Managing certificate signing requests

When you install a Puppet agent on a node, the agent must submit a certificate signing request (CSR) to the primary server, and you must accept the CSR to add the node to your Puppet Enterprise (PE) inventory. Accepting the CSR allows Puppet to run on the node and enforce your configuration, which in turn adds node information to PuppetDB and makes the node available throughout the PE console.

If you Install agents from the console, the agent automatically submits a certificate signing request (CSR) to the primary server. If you use another method, such as Install agents with the install script, you might need to run puppet to generate the CSR after installing the agent.

You can accept CSRs from the PE console or the command line.
Restriction: For agent nodes that use DNS altnames, you must use the command line to accept the CSR.

If necessary after installing the agent, you can edit the node's certname or other CSR attribute settings in the node's puppet.conf and csr_attributes.yaml files. You can edit the puppet.conf file directly (at /etc/puppetlabs/puppet/puppet.conf) or use the puppet config set sub-command. For example, to set the certname for the agent, run /opt/puppetlabs/bin/puppet config set certname agent.example.com. For more information about puppet.conf and csr_attributes.yaml, go to Customize the install script (This page is about setting these properties with the agent install script, but you can edit these properties after installing the agent).

For information about configuring the certificate authority to automatically sign certain CSRs, refer to Autosigning certificate requests in the Puppet documentation.

Managing CSRs in the console

In the Puppet Enterprise (PE) console, you can accept or reject CSRs individually or in batches.

Before you begin: You must have the Console: View and Certificate requests: Accept and reject permissions.
  1. In the console, go to Certificates > Unsigned certificates.
  2. To manage an individual CSR, click Accept or Reject.
  3. To manage all unsigned CSRs at once, click Accept All or Reject All.
    Important: Stay on this page while the CSRs are processed. Nodes are processed in batches, and closing your browser or navigating to another page stops the process after the current batch.
  4. To make the node available in the console, manually start a Puppet run or wait for the next scheduled Puppet run.

Managing CSRs on the command line

You can use the command line to view and sign individual CSRs.

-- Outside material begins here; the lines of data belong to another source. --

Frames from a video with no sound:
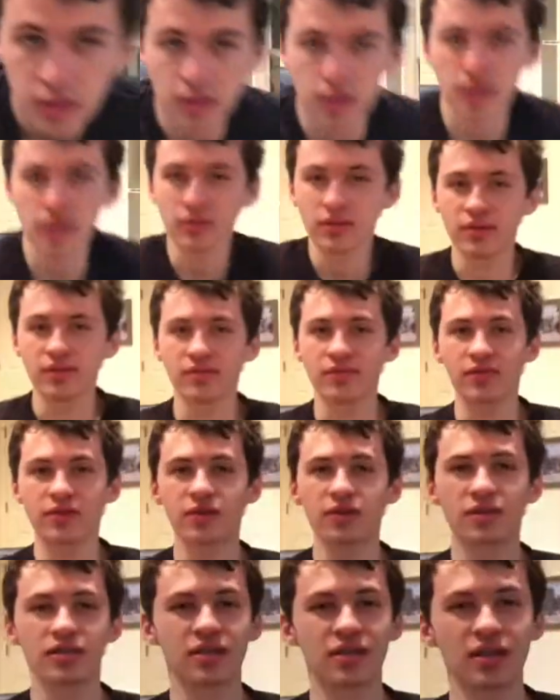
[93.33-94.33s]
At
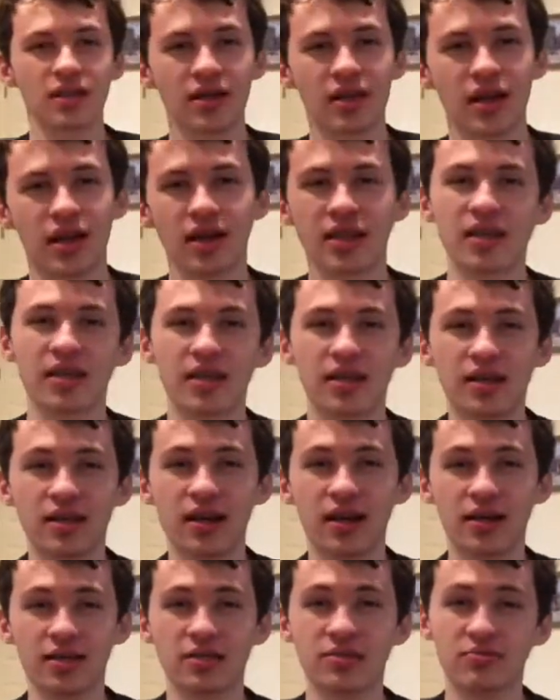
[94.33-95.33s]
first, I think
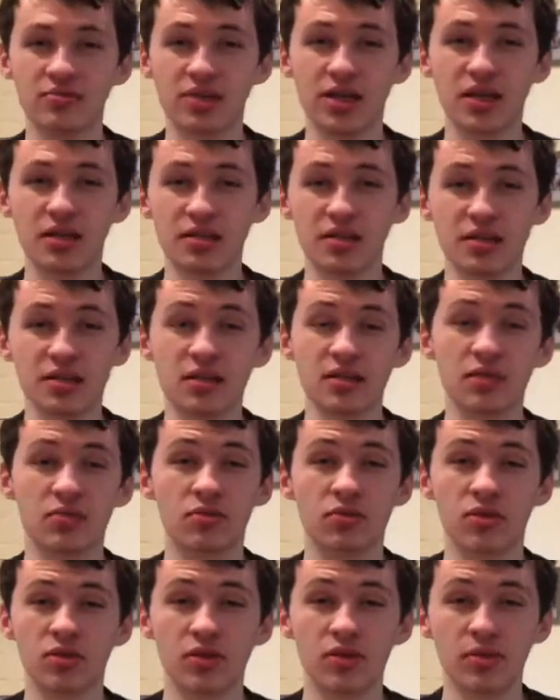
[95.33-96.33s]
costume changes is in
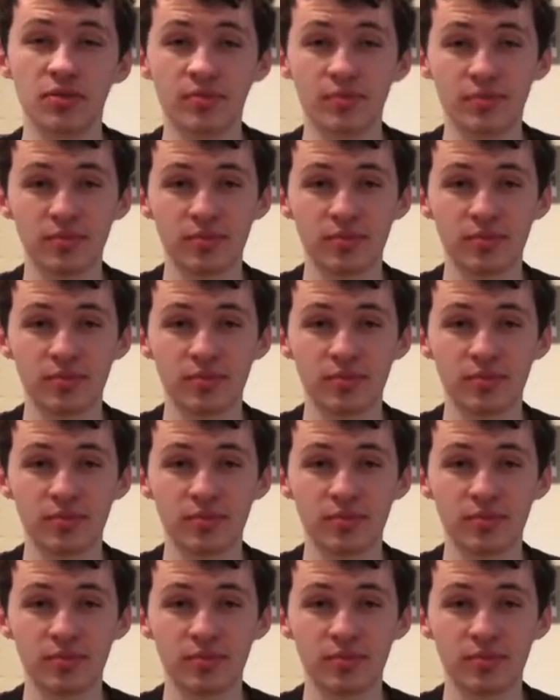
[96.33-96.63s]
order.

Before you begin: You must have the Certificate requests: Accept and reject permission.

These instructions use *nix commands. For Windows, run the commands in an administrator command prompt without sudo.

  1. To view pending CSRs, run: sudo puppetserver ca list
  2. To sign a CSR, run: sudo puppetserver ca sign --certname <NAME>

    You can use the Puppet Server CA CLI to sign certificates with altnames or auth extensions by default.

  3. To make the node available in the console, run puppet agent -t or wait for the next scheduled Puppet run.